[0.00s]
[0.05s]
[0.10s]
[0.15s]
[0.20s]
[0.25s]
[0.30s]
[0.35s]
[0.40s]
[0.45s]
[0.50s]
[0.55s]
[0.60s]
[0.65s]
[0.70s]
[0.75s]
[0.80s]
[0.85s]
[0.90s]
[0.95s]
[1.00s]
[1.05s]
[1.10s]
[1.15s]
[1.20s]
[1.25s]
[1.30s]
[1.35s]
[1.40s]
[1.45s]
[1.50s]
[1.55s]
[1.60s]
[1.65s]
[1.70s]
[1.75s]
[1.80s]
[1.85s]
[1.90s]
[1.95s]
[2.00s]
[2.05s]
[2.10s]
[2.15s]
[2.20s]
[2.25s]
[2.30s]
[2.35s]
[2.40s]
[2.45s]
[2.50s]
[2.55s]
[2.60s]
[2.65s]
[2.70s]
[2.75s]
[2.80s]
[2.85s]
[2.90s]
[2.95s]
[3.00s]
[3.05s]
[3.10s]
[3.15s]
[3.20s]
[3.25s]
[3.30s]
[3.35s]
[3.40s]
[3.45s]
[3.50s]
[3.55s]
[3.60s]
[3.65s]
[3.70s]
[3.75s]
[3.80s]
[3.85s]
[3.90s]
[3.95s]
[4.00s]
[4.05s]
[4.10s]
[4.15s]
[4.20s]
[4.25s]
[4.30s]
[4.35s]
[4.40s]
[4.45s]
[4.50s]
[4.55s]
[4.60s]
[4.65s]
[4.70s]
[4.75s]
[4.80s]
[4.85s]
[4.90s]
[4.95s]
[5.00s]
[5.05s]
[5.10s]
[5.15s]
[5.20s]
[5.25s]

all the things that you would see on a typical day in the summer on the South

++++++

Each line of the data must come back exactly as written.

-- ANSWER BOX --
[0.00s]
[0.05s]
[0.10s]
[0.15s]
[0.20s]
[0.25s]
[0.30s]
[0.35s]
[0.40s]
[0.45s]
[0.50s]
[0.55s]
[0.60s]
[0.65s]
[0.70s]
[0.75s]
[0.80s]
[0.85s]
[0.90s]
[0.95s]
[1.00s]
[1.05s]
[1.10s]
[1.15s]
[1.20s]
[1.25s]
[1.30s]
[1.35s]
[1.40s]
[1.45s]
[1.50s]
[1.55s]
[1.60s]
[1.65s]
[1.70s]
[1.75s]
[1.80s]
[1.85s]
[1.90s]
[1.95s]
[2.00s]
[2.05s]
[2.10s]
[2.15s]
[2.20s]
[2.25s]
[2.30s]
[2.35s]
[2.40s]
[2.45s]
[2.50s]
[2.55s]
[2.60s]
[2.65s]
[2.70s]
[2.75s]
[2.80s]
[2.85s]
[2.90s]
[2.95s]
[3.00s]
[3.05s]
[3.10s]
[3.15s]
[3.20s]
[3.25s]
[3.30s]
[3.35s]
[3.40s]
[3.45s]
[3.50s]
[3.55s]
[3.60s]
[3.65s]
[3.70s]
[3.75s]
[3.80s]
[3.85s]
[3.90s]
[3.95s]
[4.00s]
[4.05s]
[4.10s]
[4.15s]
[4.20s]
[4.25s]
[4.30s]
[4.35s]
[4.40s]
[4.45s]
[4.50s]
[4.55s]
[4.60s]
[4.65s]
[4.70s]
[4.75s]
[4.80s]
[4.85s]
[4.90s]
[4.95s]
[5.00s]
[5.05s]
[5.10s]
[5.15s]
[5.20s]
[5.25s]

all the things that you would see on a typical day in the summer on the South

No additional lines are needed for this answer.